EXERCISE BRIEF - Images are to be skipped; everything else in the records must be repeated exactly.

LISTED ENTRIES -
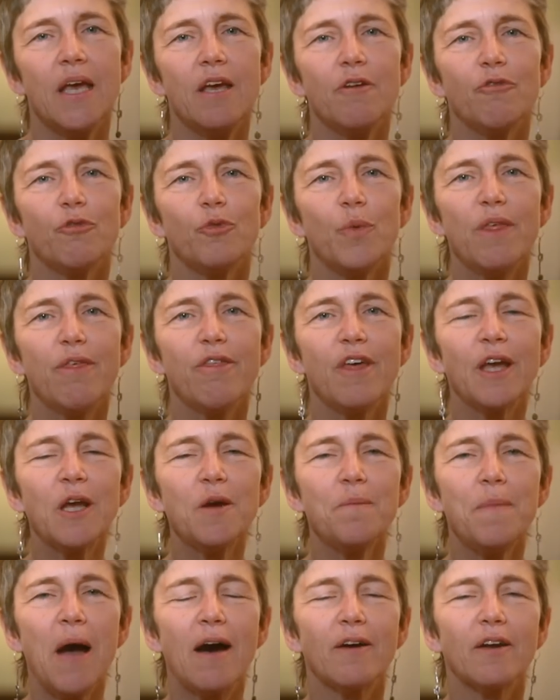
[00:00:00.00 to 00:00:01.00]
if we
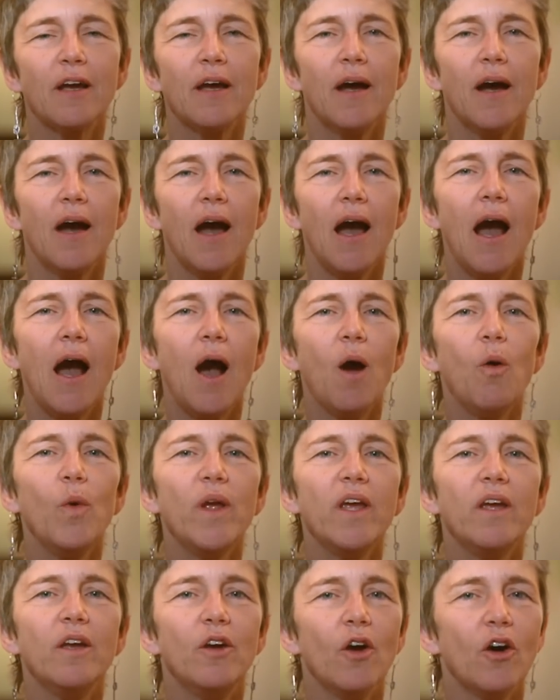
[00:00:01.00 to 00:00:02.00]
think about how
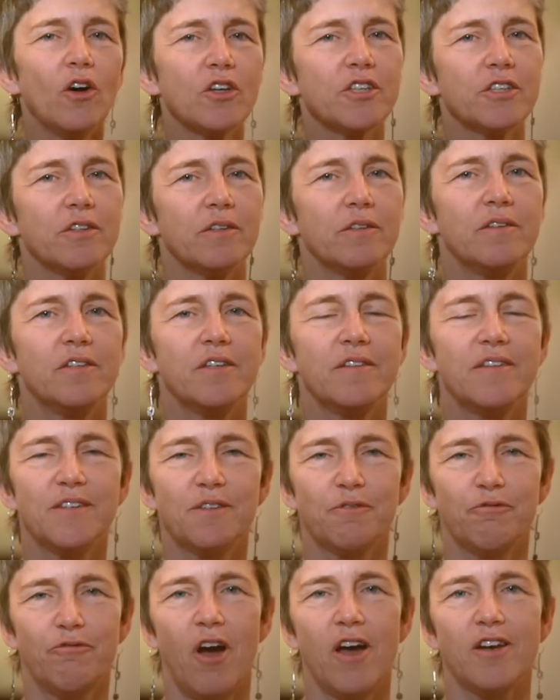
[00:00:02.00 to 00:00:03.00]
we got to
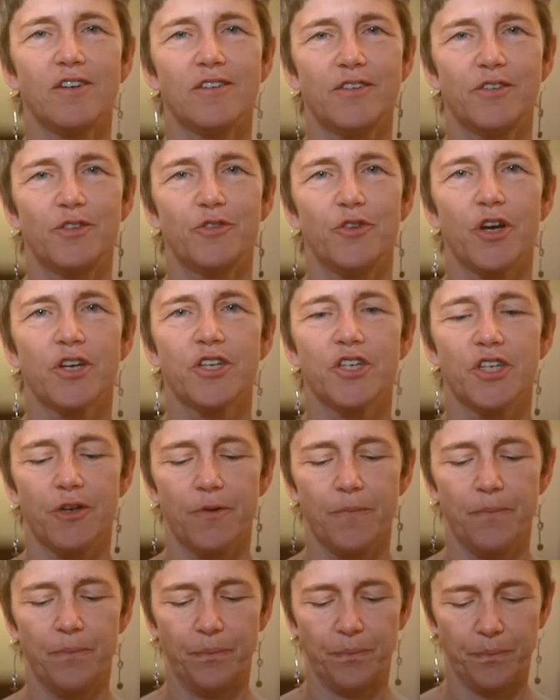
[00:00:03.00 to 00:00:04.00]
this final structure.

YOUR SOLUTION -
[00:00:00.00 to 00:00:01.00]
if we
[00:00:01.00 to 00:00:02.00]
think about how
[00:00:02.00 to 00:00:03.00]
we got to
[00:00:03.00 to 00:00:04.00]
this final structure.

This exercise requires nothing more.